• _What is being asked_
Excluding pictures, transcribe precisely the lines from the one containing "[0:02.00-0:03.00]" to the final line of the listing below, inclusive, and nothing more.

# # #

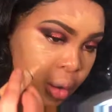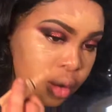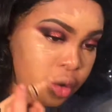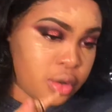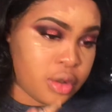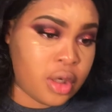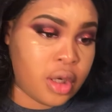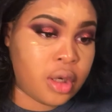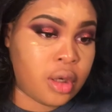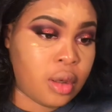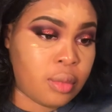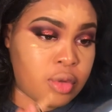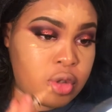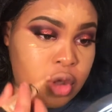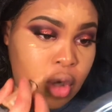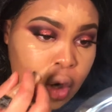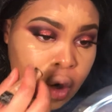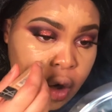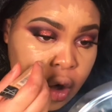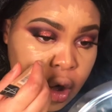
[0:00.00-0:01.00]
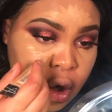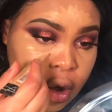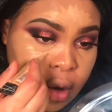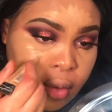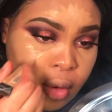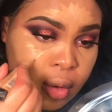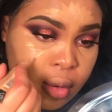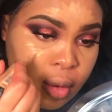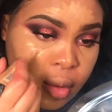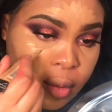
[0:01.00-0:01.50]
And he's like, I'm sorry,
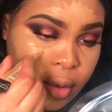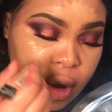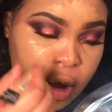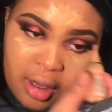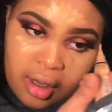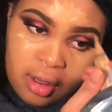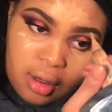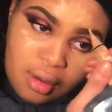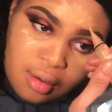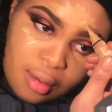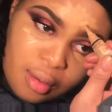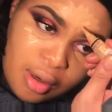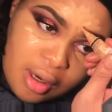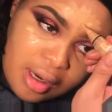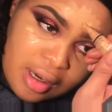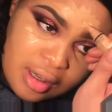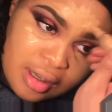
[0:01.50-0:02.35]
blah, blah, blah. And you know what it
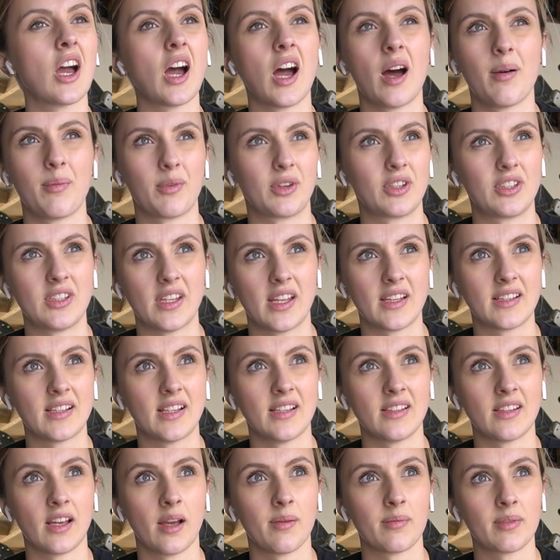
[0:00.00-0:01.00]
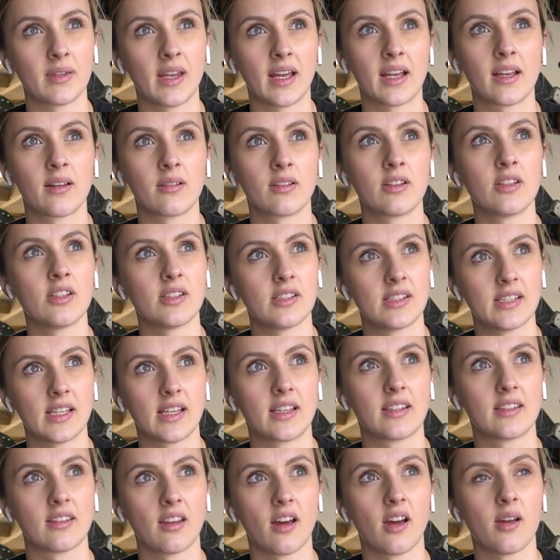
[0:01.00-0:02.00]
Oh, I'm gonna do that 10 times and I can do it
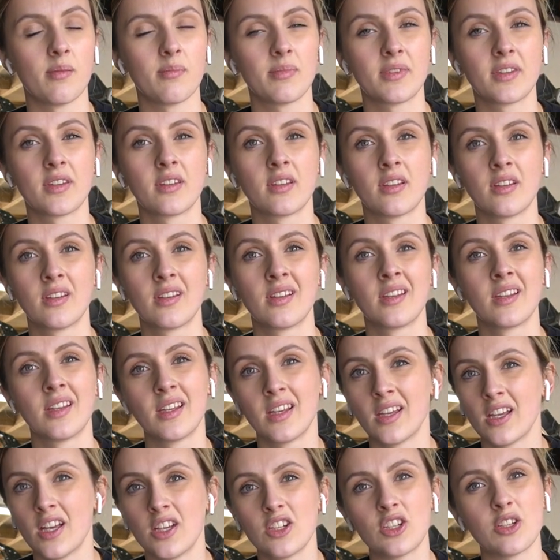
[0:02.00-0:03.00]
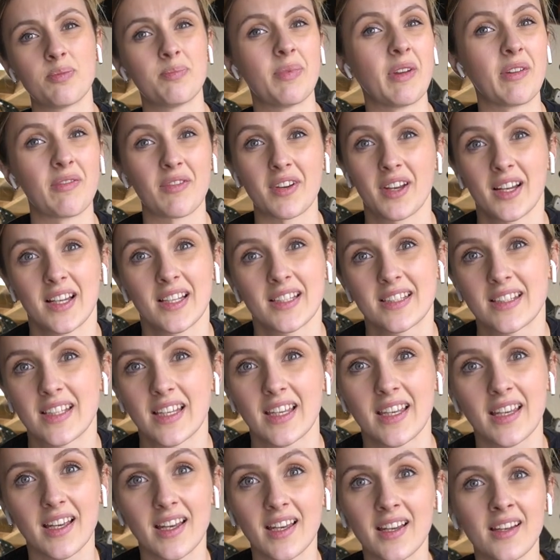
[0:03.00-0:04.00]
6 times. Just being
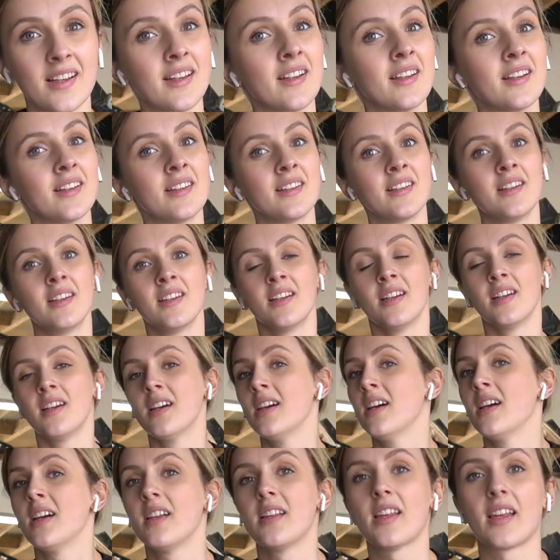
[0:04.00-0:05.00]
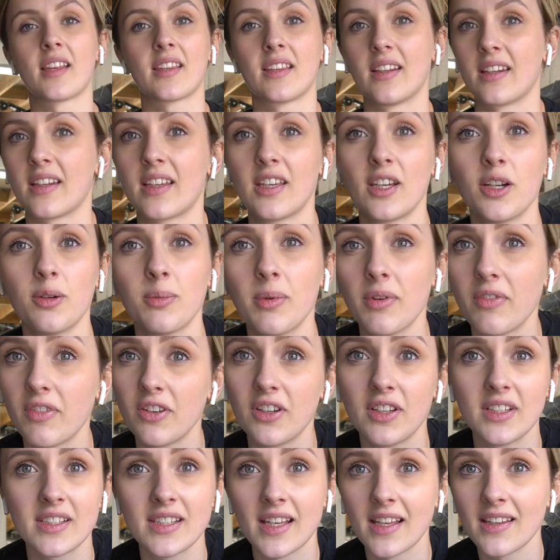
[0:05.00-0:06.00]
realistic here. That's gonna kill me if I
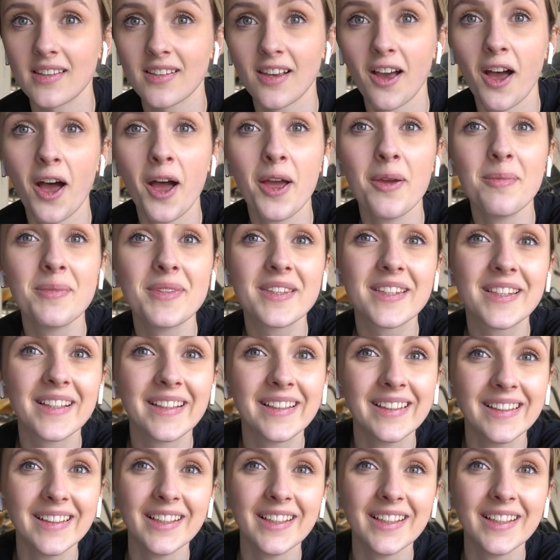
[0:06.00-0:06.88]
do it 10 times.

# # #

• _Solution to this problem_
[0:02.00-0:03.00]
[0:03.00-0:04.00]
6 times. Just being
[0:04.00-0:05.00]
[0:05.00-0:06.00]
realistic here. That's gonna kill me if I
[0:06.00-0:06.88]
do it 10 times.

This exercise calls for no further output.